Hello everyone. I start this topic with the idea of, once it will be done, document how to migrate from a raspberry with (legacy ?) 32 bits architecture to 64 bit. The project is motivated by nextcloud being deprecated with 32 bits architectures.
What I have done so far:
create backup on ARMHF rpi
flash brand new ARM64 yunohost image to new disk
sudo yunohost restore <my_backup> --system
Trying to restore my apps one by one.
Problems encountered not solved :
emails did not recovered yet
any app restoration is impossible because of already existing permissions
domain nginx conf did not follow : for now, I deleted all the domains and recreate them
Didn’t start the nextcloud work yet…
Any idea on the problems ? Of course I continue to work on my side.
All the best,
Marin
Thanks, yes sure, regarding the existing permissions, here are the logs for the simplest app, the multi_webapp : https://paste.yunohost.org/raw/onekehatep
I already tried sudo yunohost user permission remove multi_webapp.main .
Regarding the emails, I don’t know how to get more precise logs…
Thanks, and sorry for my first message which was a bit short…
No I didn’t, nor this one nor any other, for which I have similar/exactly logs.
Regarding emails, I noticed that the folder recovered, but not the main box
Ok, something (maybe not the cleanest solution) which works regarding permission problems during app restoration : try a fresh install of the app which will fail but allow you to make a clean remove of the app. Then, the restore works (at least with multi_webapp and kanboard, roundcube, grav, I will continue this way). Hope this helps
So this is the end of it. There were no more difficulties than the three stated in the first message:
emails
incoherent nginx configuration files for domains causing errors.

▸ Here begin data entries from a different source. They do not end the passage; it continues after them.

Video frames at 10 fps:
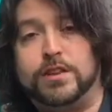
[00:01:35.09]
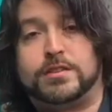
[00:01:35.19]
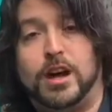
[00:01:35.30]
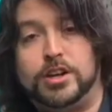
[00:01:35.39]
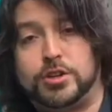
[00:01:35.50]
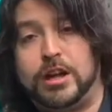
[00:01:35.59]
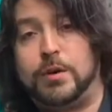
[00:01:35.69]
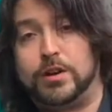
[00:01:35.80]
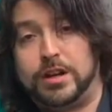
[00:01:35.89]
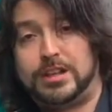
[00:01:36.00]
this country,
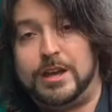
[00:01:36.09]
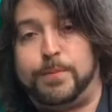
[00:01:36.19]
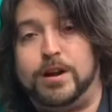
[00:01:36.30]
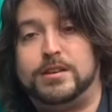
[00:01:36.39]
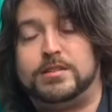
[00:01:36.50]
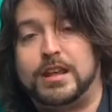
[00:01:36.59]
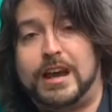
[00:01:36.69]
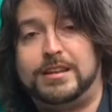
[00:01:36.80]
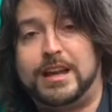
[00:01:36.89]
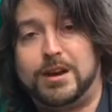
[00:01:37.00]
and we're going to keep on
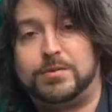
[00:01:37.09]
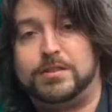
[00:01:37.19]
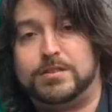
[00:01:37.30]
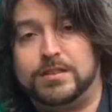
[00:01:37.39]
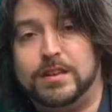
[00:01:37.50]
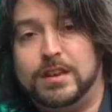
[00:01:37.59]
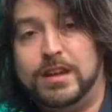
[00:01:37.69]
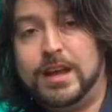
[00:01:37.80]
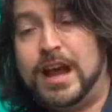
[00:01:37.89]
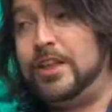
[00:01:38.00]
sliding downwards.
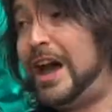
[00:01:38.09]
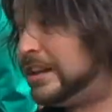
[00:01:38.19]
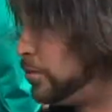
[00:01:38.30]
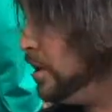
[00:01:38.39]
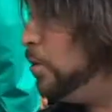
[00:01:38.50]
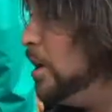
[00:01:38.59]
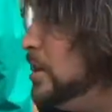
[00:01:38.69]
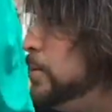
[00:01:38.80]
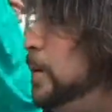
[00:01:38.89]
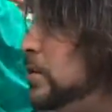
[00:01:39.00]
And that's really what
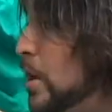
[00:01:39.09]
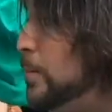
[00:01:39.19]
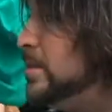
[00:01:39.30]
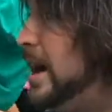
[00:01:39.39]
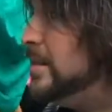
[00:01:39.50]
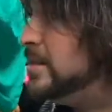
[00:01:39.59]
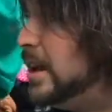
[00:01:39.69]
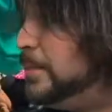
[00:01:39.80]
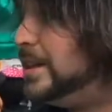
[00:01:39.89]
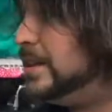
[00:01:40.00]
this piece represents.
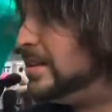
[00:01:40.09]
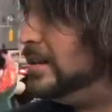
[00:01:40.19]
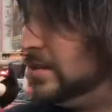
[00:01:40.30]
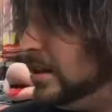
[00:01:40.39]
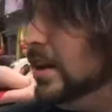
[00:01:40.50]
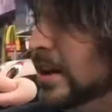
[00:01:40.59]
I mean, this isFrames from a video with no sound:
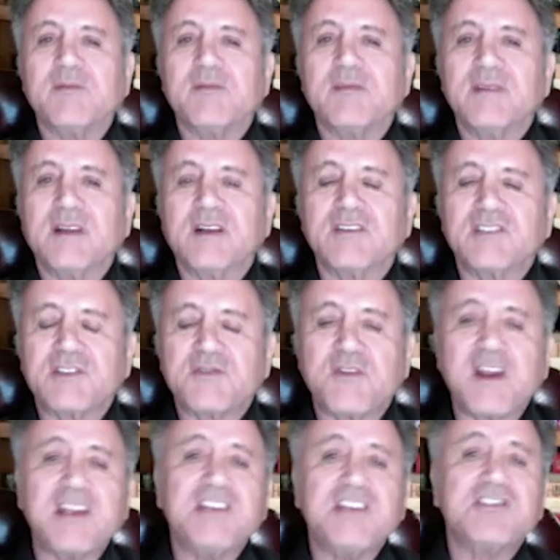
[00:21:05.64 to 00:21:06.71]
He goes, Is
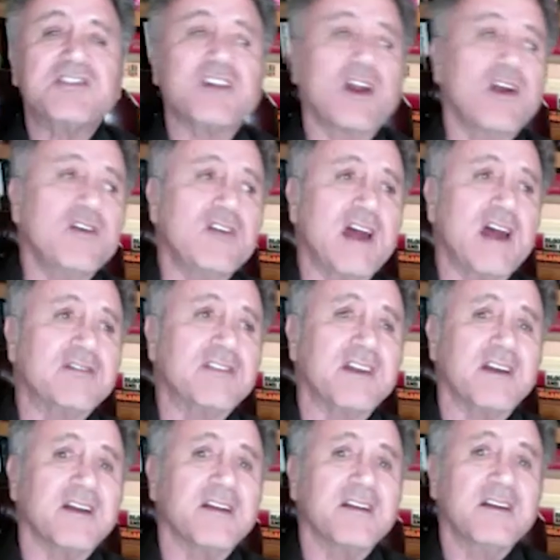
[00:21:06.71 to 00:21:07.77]
Frankie Stallone out
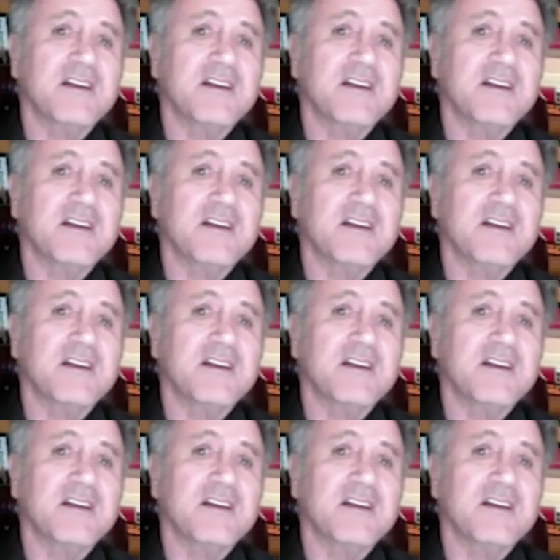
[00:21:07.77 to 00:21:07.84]
there?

app restoration impossible at first because of existing permissions
The fixes which worked for me:
-Regarding emails, I did manual copies from the backup tarball to the new system.
Regarding the nginx confs, I deleted and re-added all my domains manually.

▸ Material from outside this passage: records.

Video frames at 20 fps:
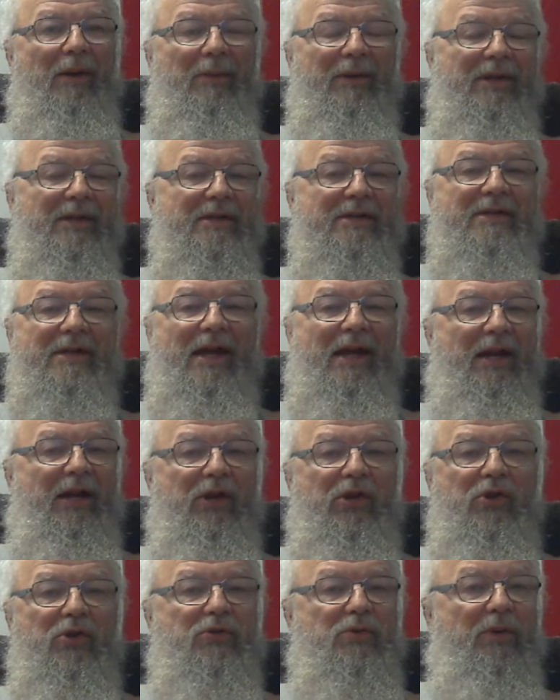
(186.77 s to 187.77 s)
But this is not
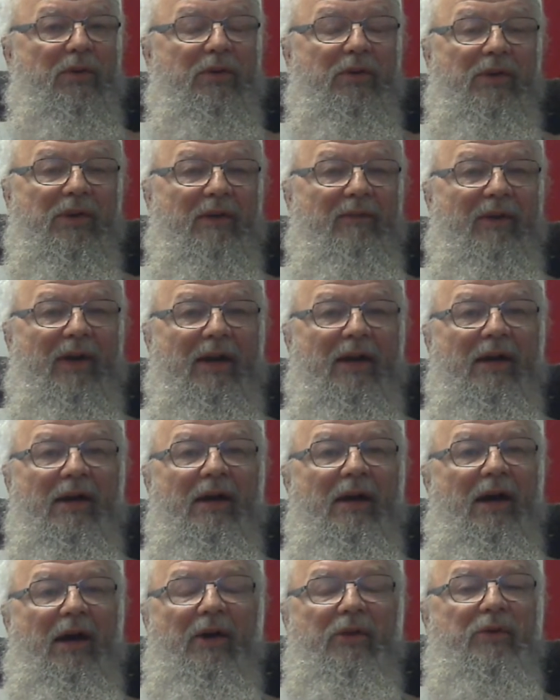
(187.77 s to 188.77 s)
unusual, too. They've had
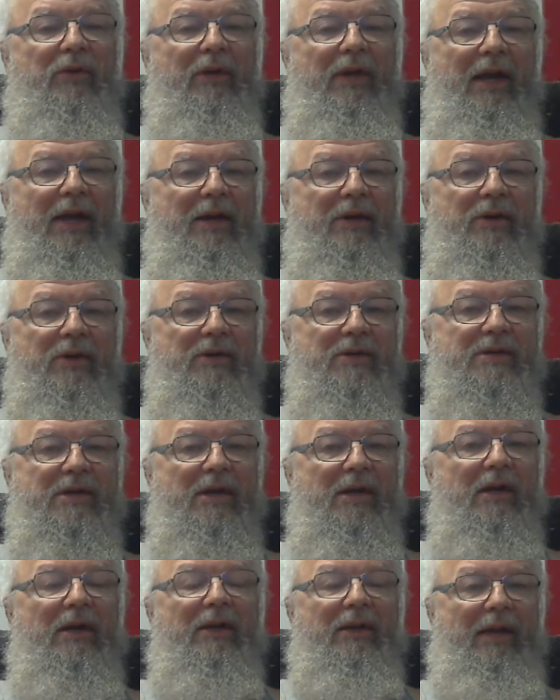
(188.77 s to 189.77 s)
other landers
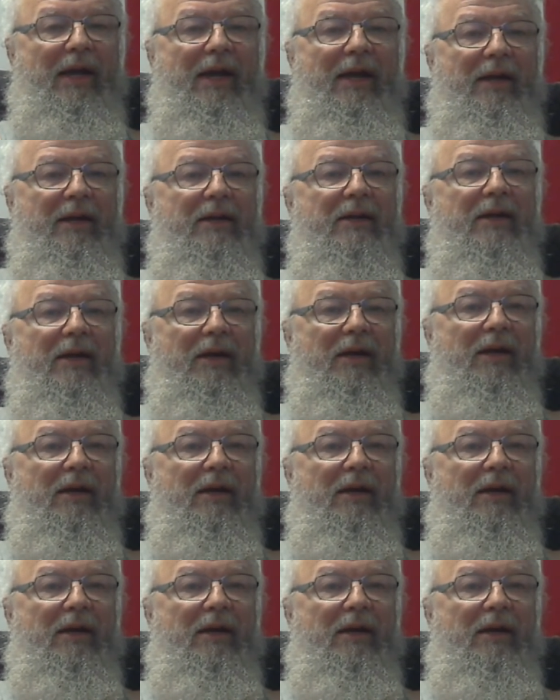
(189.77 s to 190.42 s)
land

Regarding app restoration. I followed a cycle yunohost app install <myapp> => permissions already exists error => yunohost app remove <myapp> => yunohost backup restore <mybackup> --apps <myapp>. It worked like this for all the apps but vaultwarden which needed after “sucess” in restoration a forced upgrade.
I also had a chown error during my first attempt of nextcloud restoration but this was an old problem due to uid < 1000 and unrelated to the restoration. Fix is in One of my Nextcloud installs is missing after a system upgrade - #3 by colmoneill .

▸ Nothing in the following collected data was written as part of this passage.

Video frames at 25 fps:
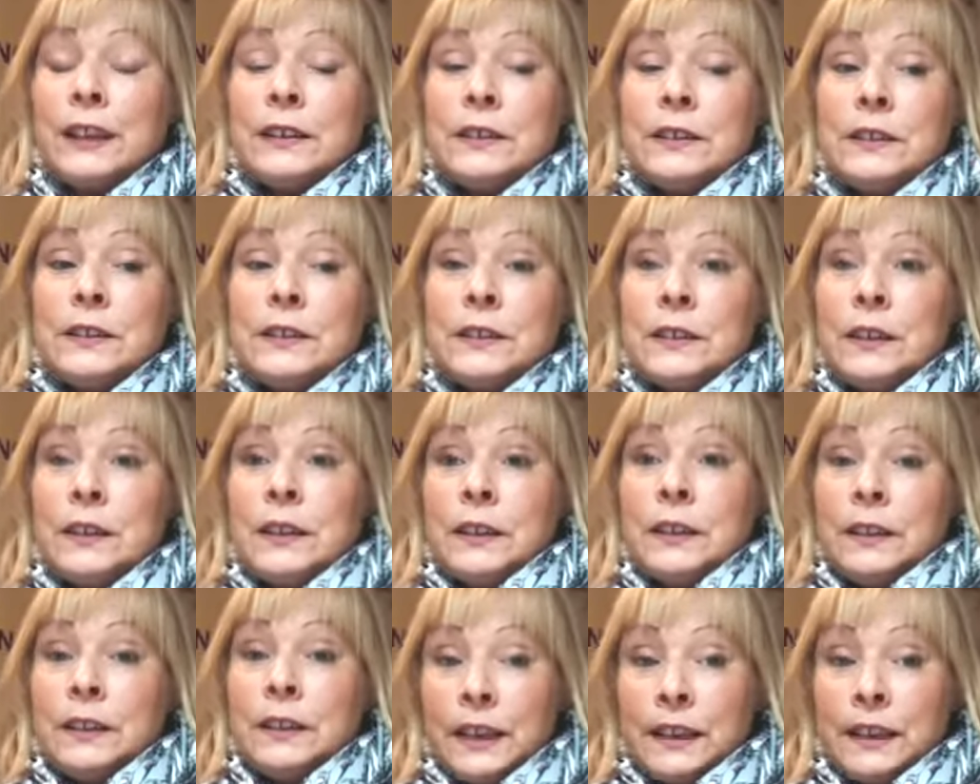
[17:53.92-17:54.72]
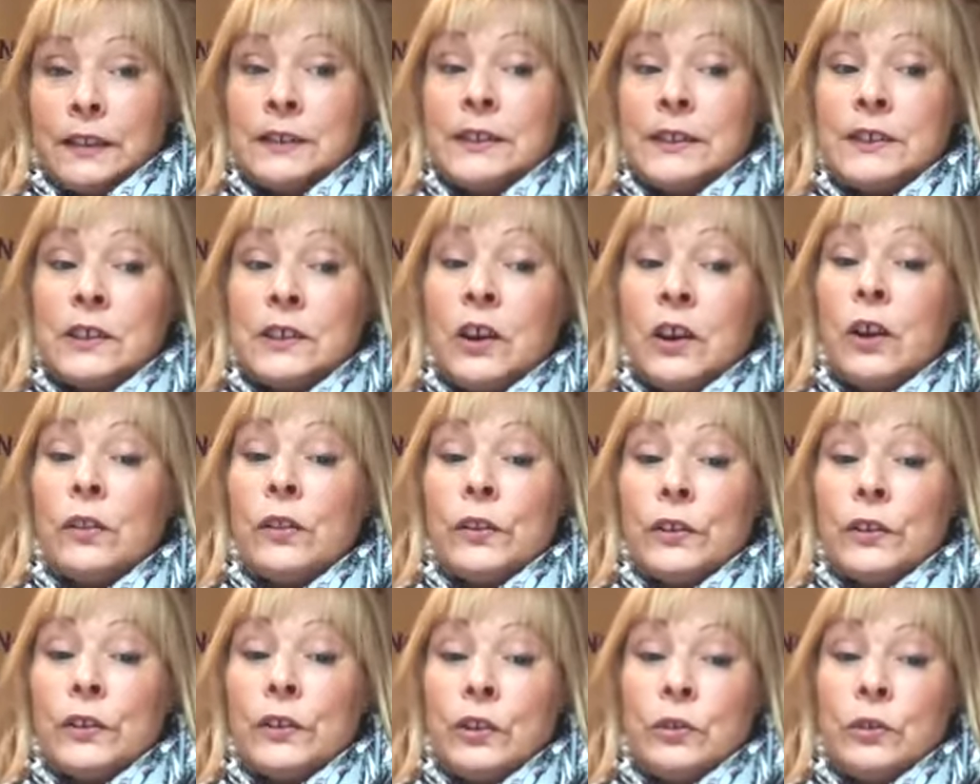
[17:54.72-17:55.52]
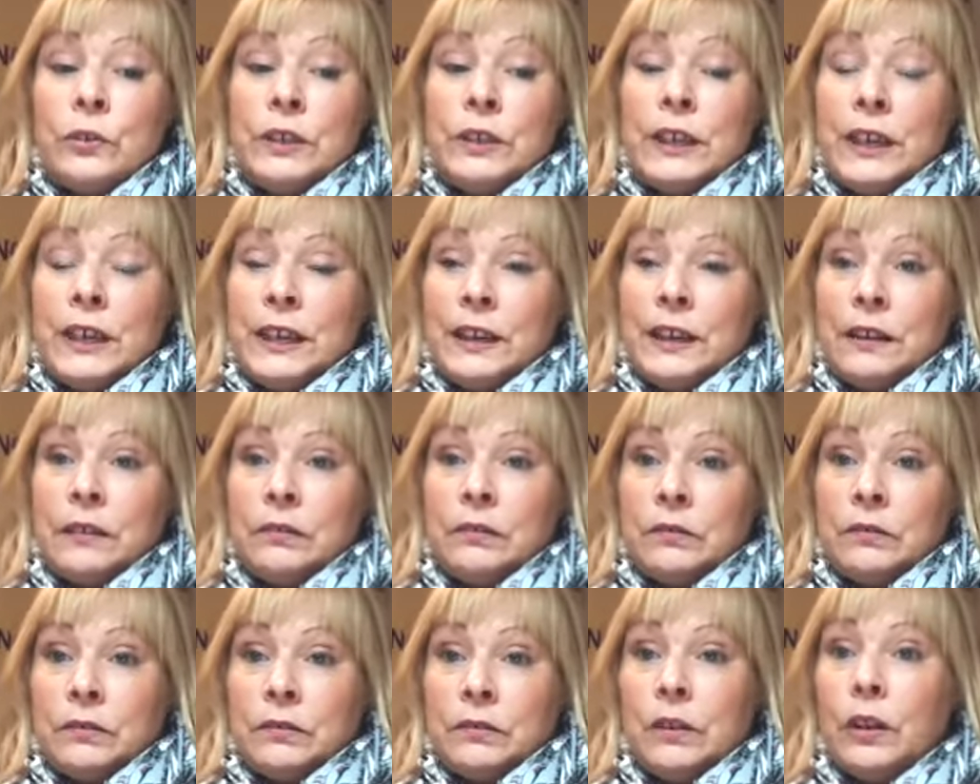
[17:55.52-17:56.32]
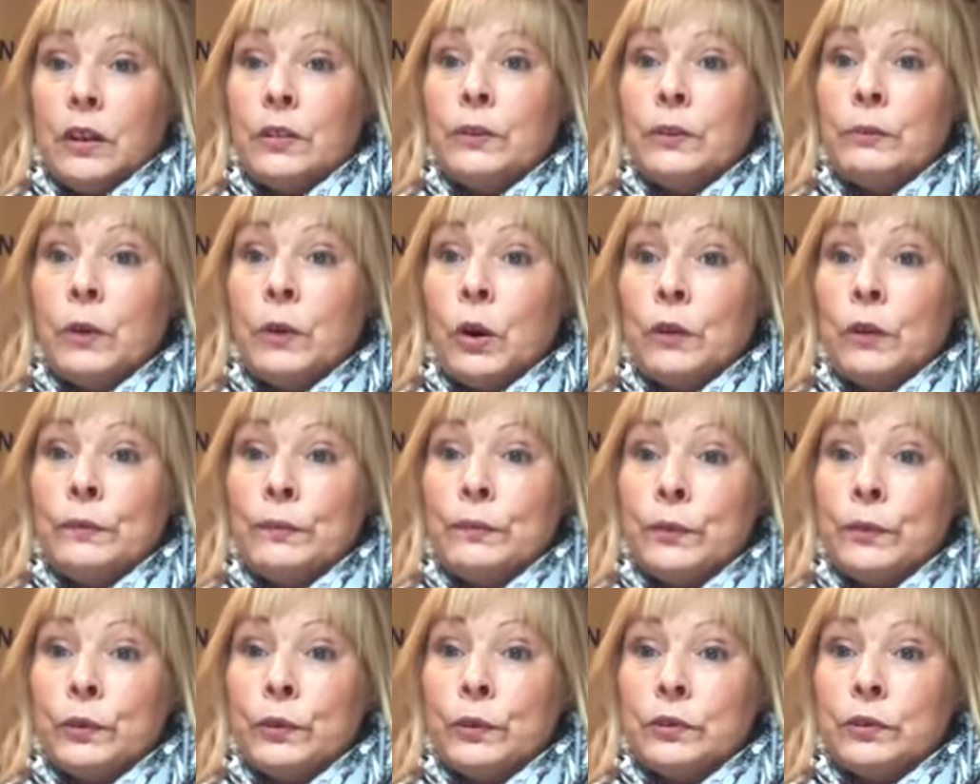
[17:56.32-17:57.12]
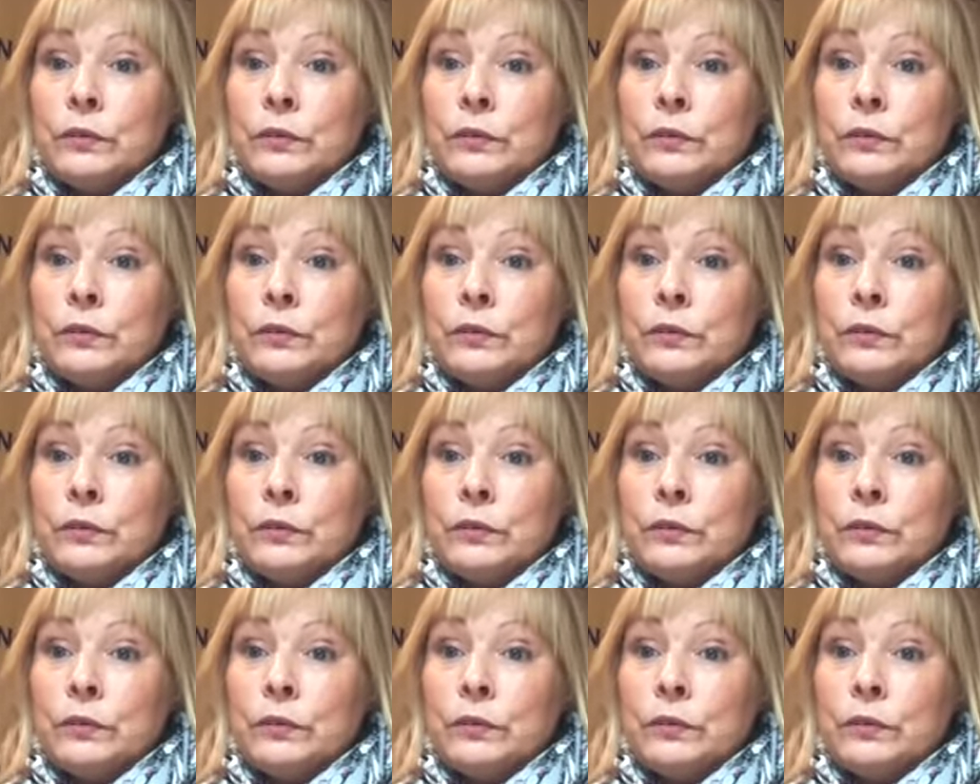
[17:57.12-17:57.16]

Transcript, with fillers: can they can start the new year on the right foot.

Finally, this migration went fine with a bit of work, thanks for your help @gauthier67 and @Aleks !
Best regards,
I think I did the same, without any problem I can recall.
My desk was full of Orange Pi Zero’s from my children and some classmates that did not have a reliable internet connection at home, and I ran out of USB power supplies (and ports on my switch).
One by one I created backups via the yunohost backup, and restored them on LXC-containers.
Orange Pi zero is built around an Allwinner H2+ CPU that with Cortex A7 architecture, which is 32 bit.
My Proxmox is running AMD64; the backups went from 32-bit ARM to 64-bit Intel.
This does not help you a lot of course, but I think your problems are not related to the architecture.
Do you still have your original installation? You could try with one backup for system and apps combined, if you did not try so yet.
Thanks for your contribution @wbk , indeed I don’t think my problems were related to the architecture, which is the good news ! I was a bit anxious about this transition and could not find so many info on it, so I decided to create this topic to add data on it. And I think more and more rpi users will engage into it as apps get deprecated for 32bits architectures. You are right, maybe the restoration in one step would have avoid some of the errors I had… But I made the choice to restore step by step because of the time needed every time to prepare the backup for restore when restoring everything in one time. I don’t have a final opinion on it. But definitely, it is possible to migrate from a 32 to a 64bits architecture on raspberry pi with yunohost.